*** EXCERPTED DATA ***

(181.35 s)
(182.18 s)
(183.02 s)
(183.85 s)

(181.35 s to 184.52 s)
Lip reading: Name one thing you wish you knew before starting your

*** End of EXCERPTED DATA ***
*** EXCERPTED DATA ***

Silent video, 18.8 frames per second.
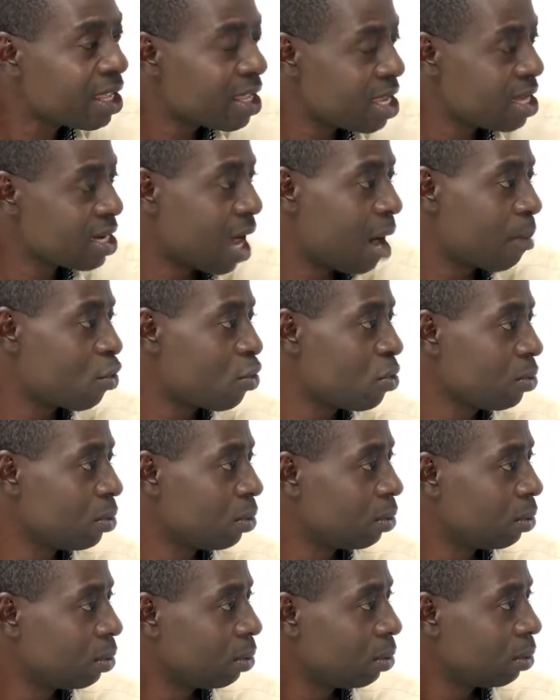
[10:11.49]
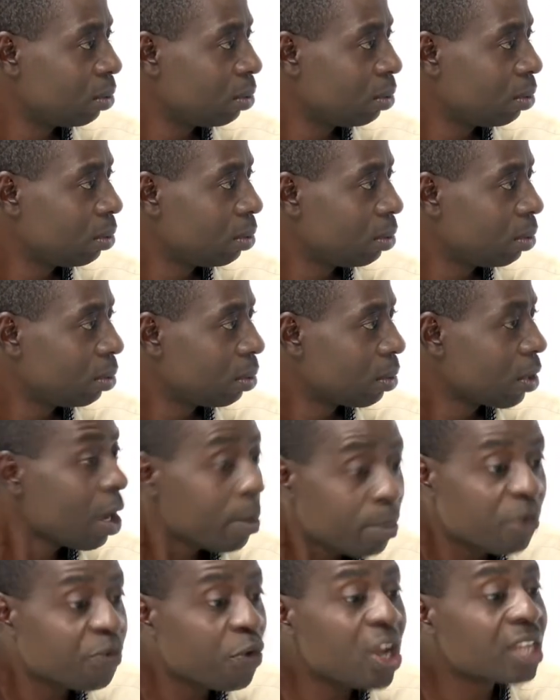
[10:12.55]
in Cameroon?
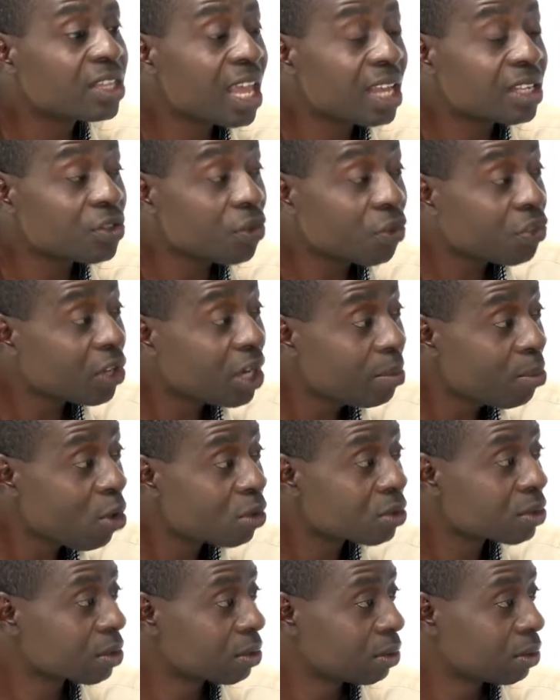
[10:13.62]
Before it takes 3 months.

*** End of EXCERPTED DATA ***
*** EXCERPTED DATA ***

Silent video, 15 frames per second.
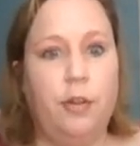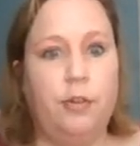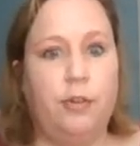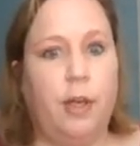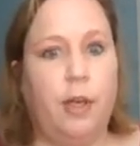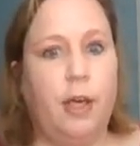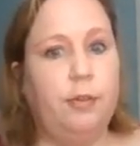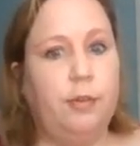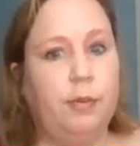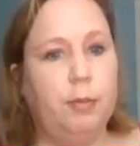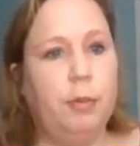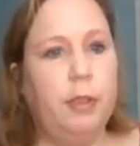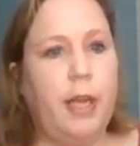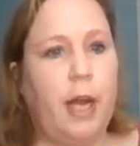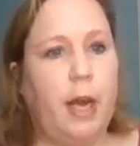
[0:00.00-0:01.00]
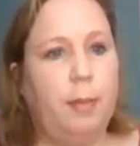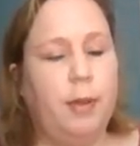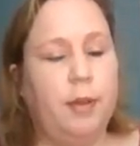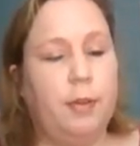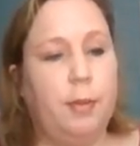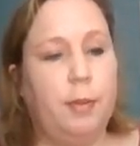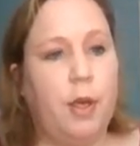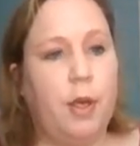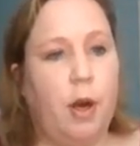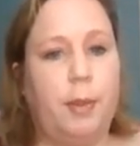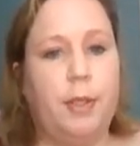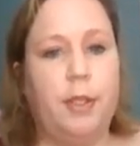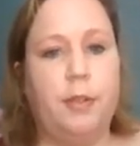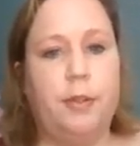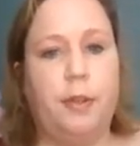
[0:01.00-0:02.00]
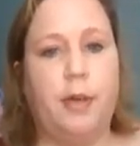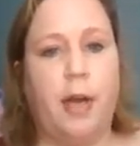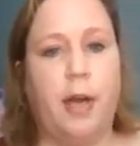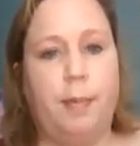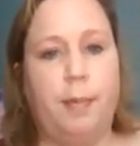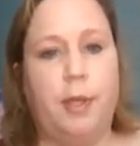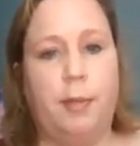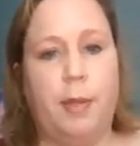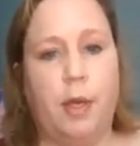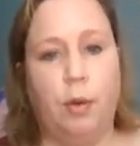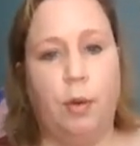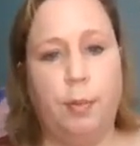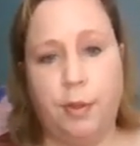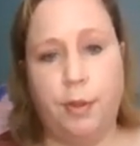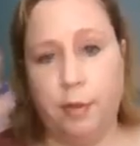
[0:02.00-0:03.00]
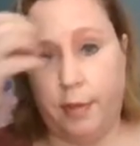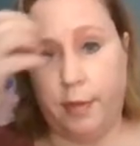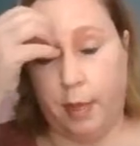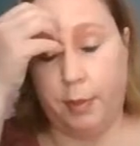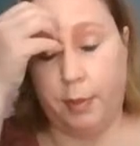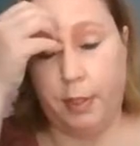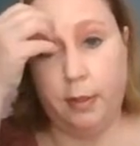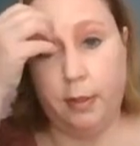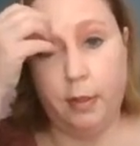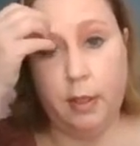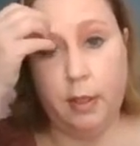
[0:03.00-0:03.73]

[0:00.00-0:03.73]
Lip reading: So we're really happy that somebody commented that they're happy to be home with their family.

*** End of EXCERPTED DATA ***

Please report every line of the records above that contains the word "frames".

● SOLUTION
Silent video, 18.8 frames per second.
Silent video, 15 frames per second.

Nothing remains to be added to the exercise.